◆ Records ◆
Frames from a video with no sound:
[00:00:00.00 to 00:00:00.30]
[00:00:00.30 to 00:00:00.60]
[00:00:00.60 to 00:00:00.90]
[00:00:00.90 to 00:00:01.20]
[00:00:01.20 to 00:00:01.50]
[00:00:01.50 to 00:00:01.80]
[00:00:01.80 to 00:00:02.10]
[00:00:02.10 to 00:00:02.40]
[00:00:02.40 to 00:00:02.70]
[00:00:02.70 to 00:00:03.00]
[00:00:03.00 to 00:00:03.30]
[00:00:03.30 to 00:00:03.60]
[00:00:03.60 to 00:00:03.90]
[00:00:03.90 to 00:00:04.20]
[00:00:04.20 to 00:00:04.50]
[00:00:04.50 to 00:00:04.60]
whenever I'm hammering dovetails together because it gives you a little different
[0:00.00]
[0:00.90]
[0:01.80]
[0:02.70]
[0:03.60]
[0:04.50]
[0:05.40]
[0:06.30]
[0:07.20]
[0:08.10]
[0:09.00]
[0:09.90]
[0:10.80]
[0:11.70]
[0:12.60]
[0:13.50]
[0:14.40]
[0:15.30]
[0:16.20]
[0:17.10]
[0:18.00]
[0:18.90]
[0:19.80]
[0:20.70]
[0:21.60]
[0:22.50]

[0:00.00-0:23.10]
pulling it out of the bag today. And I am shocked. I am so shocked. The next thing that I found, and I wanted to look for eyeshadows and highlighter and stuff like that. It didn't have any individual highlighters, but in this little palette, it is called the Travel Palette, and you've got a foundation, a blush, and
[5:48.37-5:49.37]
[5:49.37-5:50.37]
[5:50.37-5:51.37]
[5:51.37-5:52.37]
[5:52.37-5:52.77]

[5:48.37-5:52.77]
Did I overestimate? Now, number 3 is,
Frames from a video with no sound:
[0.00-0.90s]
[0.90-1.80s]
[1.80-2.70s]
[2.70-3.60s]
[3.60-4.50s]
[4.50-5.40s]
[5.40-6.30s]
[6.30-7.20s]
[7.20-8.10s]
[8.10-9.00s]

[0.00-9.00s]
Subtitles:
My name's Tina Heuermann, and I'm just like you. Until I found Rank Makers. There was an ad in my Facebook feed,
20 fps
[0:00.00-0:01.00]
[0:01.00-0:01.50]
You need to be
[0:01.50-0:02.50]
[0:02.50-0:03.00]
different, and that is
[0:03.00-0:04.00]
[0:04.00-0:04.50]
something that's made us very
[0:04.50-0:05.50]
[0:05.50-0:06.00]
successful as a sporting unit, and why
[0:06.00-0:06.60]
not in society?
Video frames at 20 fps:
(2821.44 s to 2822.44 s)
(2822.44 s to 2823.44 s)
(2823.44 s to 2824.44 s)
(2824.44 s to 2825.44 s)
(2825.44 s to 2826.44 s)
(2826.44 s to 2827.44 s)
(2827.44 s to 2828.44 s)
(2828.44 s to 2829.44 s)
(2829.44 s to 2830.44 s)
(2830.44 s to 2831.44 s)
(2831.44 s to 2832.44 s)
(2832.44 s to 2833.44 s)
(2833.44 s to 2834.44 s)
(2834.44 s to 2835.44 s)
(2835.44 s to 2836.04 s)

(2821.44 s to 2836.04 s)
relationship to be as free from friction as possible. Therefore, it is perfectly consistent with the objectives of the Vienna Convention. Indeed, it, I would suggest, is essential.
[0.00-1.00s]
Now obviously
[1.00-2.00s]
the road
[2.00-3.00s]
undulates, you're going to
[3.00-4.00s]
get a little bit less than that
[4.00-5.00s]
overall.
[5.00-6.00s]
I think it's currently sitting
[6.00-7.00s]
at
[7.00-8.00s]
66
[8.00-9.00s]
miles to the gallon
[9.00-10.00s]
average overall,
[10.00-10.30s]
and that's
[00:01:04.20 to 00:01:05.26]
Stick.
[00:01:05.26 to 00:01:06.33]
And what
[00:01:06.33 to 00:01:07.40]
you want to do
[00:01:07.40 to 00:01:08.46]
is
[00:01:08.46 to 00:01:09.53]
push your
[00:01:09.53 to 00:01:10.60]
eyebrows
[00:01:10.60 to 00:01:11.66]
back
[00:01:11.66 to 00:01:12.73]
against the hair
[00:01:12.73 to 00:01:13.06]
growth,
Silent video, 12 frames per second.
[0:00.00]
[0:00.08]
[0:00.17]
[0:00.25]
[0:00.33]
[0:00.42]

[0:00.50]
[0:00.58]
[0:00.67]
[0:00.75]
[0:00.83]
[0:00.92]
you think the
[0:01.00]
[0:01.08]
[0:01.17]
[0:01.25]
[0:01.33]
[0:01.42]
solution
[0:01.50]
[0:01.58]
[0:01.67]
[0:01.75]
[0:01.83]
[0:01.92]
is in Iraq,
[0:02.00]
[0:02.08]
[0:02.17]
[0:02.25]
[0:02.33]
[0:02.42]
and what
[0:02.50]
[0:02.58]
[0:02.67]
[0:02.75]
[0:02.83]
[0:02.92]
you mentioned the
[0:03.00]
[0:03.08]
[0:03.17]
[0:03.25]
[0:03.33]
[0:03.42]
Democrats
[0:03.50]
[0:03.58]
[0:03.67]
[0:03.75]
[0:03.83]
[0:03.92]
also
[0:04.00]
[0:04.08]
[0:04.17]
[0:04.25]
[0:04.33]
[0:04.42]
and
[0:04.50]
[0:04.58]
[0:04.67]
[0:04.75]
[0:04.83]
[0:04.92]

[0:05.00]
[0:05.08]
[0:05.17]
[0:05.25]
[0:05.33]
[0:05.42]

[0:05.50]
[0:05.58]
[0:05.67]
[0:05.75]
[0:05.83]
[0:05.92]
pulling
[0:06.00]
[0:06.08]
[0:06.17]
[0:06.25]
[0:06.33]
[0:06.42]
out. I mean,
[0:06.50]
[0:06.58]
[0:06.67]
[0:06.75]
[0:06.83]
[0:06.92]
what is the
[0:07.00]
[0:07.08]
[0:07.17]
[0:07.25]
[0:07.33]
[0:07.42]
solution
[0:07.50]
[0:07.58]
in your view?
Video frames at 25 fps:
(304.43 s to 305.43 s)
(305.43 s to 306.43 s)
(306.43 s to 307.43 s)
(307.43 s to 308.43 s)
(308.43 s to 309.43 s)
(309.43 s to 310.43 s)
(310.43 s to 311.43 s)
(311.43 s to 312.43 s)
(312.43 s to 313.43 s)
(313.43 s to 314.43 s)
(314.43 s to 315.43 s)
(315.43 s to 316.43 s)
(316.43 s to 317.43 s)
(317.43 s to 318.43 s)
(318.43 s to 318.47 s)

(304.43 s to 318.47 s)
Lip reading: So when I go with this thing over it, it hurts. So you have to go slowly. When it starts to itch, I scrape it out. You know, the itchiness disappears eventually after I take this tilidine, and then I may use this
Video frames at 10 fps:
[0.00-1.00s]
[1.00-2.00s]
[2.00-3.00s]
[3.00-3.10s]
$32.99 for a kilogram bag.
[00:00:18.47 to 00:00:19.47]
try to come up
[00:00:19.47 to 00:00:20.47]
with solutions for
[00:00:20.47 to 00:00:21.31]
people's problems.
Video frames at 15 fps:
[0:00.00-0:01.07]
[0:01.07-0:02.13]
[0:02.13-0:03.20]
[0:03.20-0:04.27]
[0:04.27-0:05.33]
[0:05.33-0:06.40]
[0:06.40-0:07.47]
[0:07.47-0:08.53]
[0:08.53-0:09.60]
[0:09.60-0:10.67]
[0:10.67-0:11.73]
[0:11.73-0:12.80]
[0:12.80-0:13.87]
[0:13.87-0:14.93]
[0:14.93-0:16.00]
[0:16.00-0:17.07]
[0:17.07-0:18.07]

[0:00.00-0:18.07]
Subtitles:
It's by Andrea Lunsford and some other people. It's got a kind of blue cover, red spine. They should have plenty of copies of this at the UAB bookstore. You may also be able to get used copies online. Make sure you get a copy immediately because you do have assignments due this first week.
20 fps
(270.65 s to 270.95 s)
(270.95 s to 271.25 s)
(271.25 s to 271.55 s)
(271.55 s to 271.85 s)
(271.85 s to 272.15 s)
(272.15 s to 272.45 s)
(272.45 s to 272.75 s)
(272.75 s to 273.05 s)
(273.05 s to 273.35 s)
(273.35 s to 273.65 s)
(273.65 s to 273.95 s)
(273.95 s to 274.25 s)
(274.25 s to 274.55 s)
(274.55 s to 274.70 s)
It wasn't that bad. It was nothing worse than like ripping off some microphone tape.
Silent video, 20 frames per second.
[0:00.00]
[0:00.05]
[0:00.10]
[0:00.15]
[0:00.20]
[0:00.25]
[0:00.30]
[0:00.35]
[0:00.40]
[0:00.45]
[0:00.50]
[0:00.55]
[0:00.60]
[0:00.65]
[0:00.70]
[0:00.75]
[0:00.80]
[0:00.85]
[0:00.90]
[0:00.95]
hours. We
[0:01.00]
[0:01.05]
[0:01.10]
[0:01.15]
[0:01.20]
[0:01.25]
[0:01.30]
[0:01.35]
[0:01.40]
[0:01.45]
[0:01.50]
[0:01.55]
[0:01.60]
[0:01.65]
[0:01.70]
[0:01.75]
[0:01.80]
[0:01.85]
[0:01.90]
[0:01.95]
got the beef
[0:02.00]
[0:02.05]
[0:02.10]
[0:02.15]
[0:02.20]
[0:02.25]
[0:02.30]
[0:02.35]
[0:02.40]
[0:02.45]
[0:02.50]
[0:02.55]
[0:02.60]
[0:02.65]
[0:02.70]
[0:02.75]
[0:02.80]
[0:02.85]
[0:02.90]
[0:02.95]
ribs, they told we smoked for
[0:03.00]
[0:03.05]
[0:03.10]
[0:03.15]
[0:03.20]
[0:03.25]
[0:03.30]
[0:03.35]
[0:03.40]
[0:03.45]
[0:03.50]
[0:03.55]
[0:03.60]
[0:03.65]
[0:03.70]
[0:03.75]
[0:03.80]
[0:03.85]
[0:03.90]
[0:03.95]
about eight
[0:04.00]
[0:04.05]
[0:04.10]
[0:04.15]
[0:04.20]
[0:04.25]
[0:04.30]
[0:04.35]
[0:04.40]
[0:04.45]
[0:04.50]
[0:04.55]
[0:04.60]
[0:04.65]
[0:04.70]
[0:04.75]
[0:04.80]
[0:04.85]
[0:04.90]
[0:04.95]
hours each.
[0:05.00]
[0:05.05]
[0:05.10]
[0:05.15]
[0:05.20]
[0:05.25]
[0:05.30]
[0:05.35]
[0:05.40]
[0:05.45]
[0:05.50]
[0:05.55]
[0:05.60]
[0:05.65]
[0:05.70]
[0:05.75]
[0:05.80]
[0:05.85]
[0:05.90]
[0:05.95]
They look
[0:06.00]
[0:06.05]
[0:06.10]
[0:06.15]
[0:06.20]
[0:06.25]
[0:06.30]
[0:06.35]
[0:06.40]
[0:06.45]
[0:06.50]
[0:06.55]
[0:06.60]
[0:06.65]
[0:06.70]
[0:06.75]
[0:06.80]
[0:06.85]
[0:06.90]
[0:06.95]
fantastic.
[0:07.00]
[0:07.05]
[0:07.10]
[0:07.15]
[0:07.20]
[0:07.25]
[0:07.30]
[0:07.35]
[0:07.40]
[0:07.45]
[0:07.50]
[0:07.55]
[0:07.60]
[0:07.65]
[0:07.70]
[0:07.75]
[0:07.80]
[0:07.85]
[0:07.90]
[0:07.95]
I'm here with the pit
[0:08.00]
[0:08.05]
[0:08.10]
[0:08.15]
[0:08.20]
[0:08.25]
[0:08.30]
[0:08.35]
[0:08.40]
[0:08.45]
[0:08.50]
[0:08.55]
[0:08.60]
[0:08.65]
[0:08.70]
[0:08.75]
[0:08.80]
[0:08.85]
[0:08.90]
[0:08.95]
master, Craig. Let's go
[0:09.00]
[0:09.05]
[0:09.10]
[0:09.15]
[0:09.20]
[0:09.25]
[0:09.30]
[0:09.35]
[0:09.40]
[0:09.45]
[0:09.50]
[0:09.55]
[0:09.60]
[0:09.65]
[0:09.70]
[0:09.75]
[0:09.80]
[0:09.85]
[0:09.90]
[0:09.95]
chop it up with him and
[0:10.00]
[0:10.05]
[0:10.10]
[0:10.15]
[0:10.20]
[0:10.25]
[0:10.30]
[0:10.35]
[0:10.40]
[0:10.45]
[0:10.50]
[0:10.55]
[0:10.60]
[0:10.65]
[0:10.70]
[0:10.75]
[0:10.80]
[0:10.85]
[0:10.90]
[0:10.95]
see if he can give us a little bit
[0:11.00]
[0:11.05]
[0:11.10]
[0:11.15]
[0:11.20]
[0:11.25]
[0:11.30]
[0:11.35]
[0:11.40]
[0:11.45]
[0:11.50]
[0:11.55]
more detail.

◆ Task directions ◆
Beginning with the very first line of the material, please return exactly each line down to and including the one with "[5:50.37-5:51.37]".

◆ Answer area ◆
Frames from a video with no sound:
[00:00:00.00 to 00:00:00.30]
[00:00:00.30 to 00:00:00.60]
[00:00:00.60 to 00:00:00.90]
[00:00:00.90 to 00:00:01.20]
[00:00:01.20 to 00:00:01.50]
[00:00:01.50 to 00:00:01.80]
[00:00:01.80 to 00:00:02.10]
[00:00:02.10 to 00:00:02.40]
[00:00:02.40 to 00:00:02.70]
[00:00:02.70 to 00:00:03.00]
[00:00:03.00 to 00:00:03.30]
[00:00:03.30 to 00:00:03.60]
[00:00:03.60 to 00:00:03.90]
[00:00:03.90 to 00:00:04.20]
[00:00:04.20 to 00:00:04.50]
[00:00:04.50 to 00:00:04.60]
whenever I'm hammering dovetails together because it gives you a little different
[0:00.00]
[0:00.90]
[0:01.80]
[0:02.70]
[0:03.60]
[0:04.50]
[0:05.40]
[0:06.30]
[0:07.20]
[0:08.10]
[0:09.00]
[0:09.90]
[0:10.80]
[0:11.70]
[0:12.60]
[0:13.50]
[0:14.40]
[0:15.30]
[0:16.20]
[0:17.10]
[0:18.00]
[0:18.90]
[0:19.80]
[0:20.70]
[0:21.60]
[0:22.50]

[0:00.00-0:23.10]
pulling it out of the bag today. And I am shocked. I am so shocked. The next thing that I found, and I wanted to look for eyeshadows and highlighter and stuff like that. It didn't have any individual highlighters, but in this little palette, it is called the Travel Palette, and you've got a foundation, a blush, and
[5:48.37-5:49.37]
[5:49.37-5:50.37]
[5:50.37-5:51.37]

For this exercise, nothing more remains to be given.